Mamma ho perso il pulmino.. o Mamma ho perso l’Audero. I social si sono scatenati dopo l’ultima disavventura vissuta da Emil Audero. Il portiere della Cremonese è stato infatti dimenticato a Reggio Emilia dopo Sassuolo-Cremonese.
Non solo l’errore che ha causato il gol vittoria del Sassuolo la giornata di Audero è stata sfortunata fino alla fine. Il portiere cresciuto nella Juventus, è stato infatti dimenticato dal Pullman della Cremonese a Reggio Emilia. Audero è dovuto tornare a Cremona in macchina da solo. La Cremonese era scesa in campo alle 12.30 contro il Sassuolo e aveva perso 1-0 il match con la rete di Fadera. Al termine della gara il “fattaccio” con il calciatore dei grigiorossi che è stato dimenticato nell’impianto del Sassuolo a Reggio Emilia. Audero è poi tornato a casa con una macchina in solitaria. L’evento ha creato molta ilarità sui social.

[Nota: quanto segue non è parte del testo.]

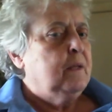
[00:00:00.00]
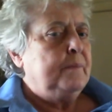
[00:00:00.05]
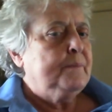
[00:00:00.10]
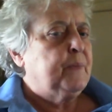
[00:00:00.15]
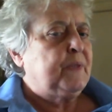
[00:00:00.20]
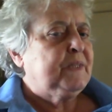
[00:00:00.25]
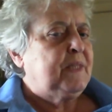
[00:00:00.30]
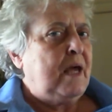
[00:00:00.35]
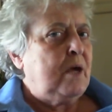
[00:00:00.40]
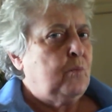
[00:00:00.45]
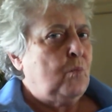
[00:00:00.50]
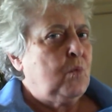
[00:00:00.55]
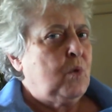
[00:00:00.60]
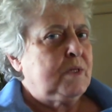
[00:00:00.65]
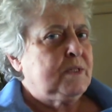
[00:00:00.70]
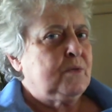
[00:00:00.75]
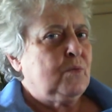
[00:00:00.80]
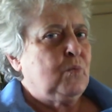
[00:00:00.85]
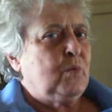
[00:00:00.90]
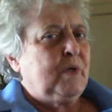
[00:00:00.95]
But that
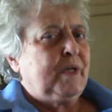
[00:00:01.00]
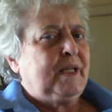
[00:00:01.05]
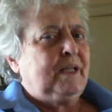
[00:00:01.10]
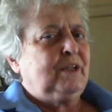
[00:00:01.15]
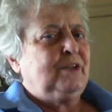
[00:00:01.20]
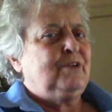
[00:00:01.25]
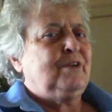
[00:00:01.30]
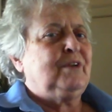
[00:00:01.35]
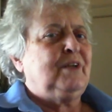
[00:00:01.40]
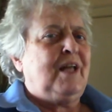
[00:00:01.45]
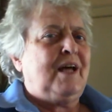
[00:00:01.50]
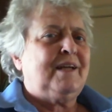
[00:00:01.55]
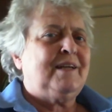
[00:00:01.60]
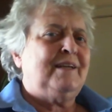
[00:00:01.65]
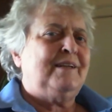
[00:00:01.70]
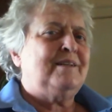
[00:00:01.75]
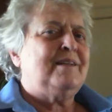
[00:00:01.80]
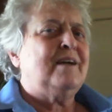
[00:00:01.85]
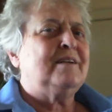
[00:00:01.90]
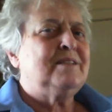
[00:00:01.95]
wasn't what it looked like
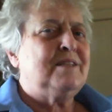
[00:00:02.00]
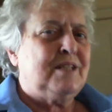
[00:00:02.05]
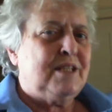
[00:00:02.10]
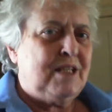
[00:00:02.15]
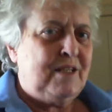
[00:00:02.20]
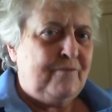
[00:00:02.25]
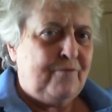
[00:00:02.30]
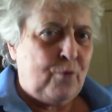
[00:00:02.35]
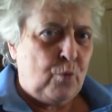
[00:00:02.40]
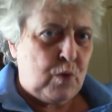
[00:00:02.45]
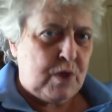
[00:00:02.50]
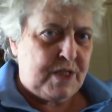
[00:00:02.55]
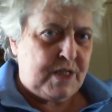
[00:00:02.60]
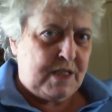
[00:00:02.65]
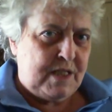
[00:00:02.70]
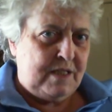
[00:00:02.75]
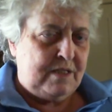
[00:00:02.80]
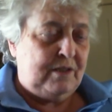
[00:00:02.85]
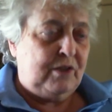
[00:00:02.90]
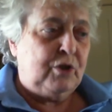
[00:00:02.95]
in
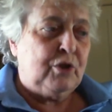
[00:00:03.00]
1914.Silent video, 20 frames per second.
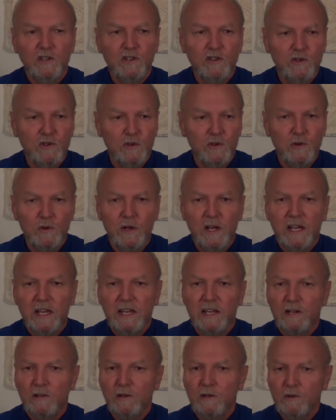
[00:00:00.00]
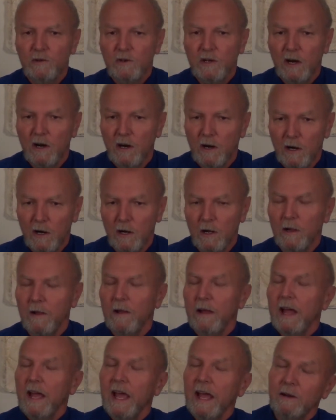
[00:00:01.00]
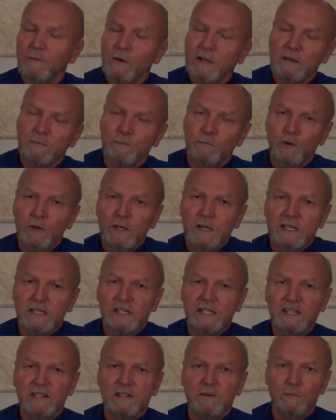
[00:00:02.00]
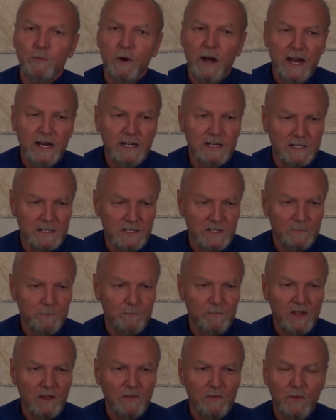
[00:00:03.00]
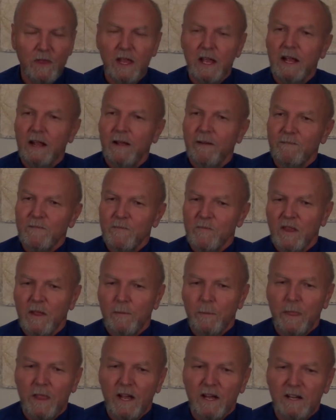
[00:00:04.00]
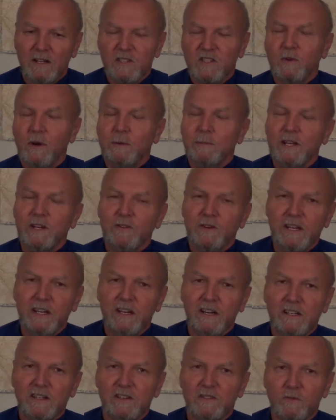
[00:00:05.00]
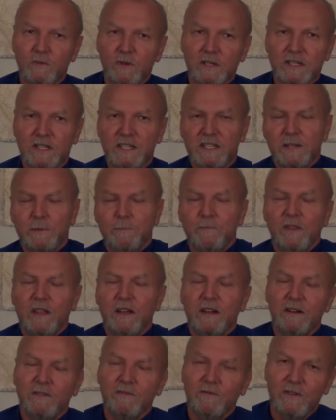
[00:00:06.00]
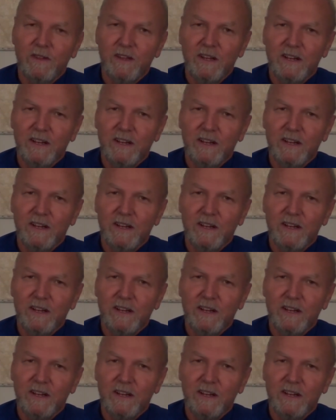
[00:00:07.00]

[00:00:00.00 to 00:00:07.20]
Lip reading: to include all. And we can put this into practice. Swami Kriyananda was a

Cremonese, Audero dimenticato a Reggio Emilia
Emil Audero, portiere della Cremonese, è stato dimenticato dal club a Reggio Emilia al termine della gara persa 1-0 contro il Sassuolo. Il calciatore è rimasto fuori dal pullman che è partito senza di lui. Audero ha poi raggiunto successivamente Cremona con una macchina in solitaria. L’estremo difensore che era stato protagonista in negativo del match, con l’errore che ha permesso al Sassuolo di segnare il gol vittoria, si è reso protagonista involontario anche nel post-partita. Il portiere si era prolungato in sala stampa a parlare con giornalisti indonesiani. La macchina gli è stata poi procurata dalla società. Il “fattaccio” ha dato sfogo all’ilarità dei tifosi che sui social hanno titolato così: “Mamma ho perso il pulmino, o Mamma ho perso l’Audero“, in riferimento al film cult natalizio Mamma ho perso l’aereo.
Sassuolo-Cremonese 1-0
Gara che si decide dopo 3 minuti. Grassi perde un pallone nella metà campo avversaria, Matic lancia immediatamente Laurienté che arriva ai 25 metri e calcia. Audero legge male e respinge con Fadera che anticipa Bianchetti e trova la rete che vale i 3 punti per i ragazzi di Grosso. Ko per la banda Nicola.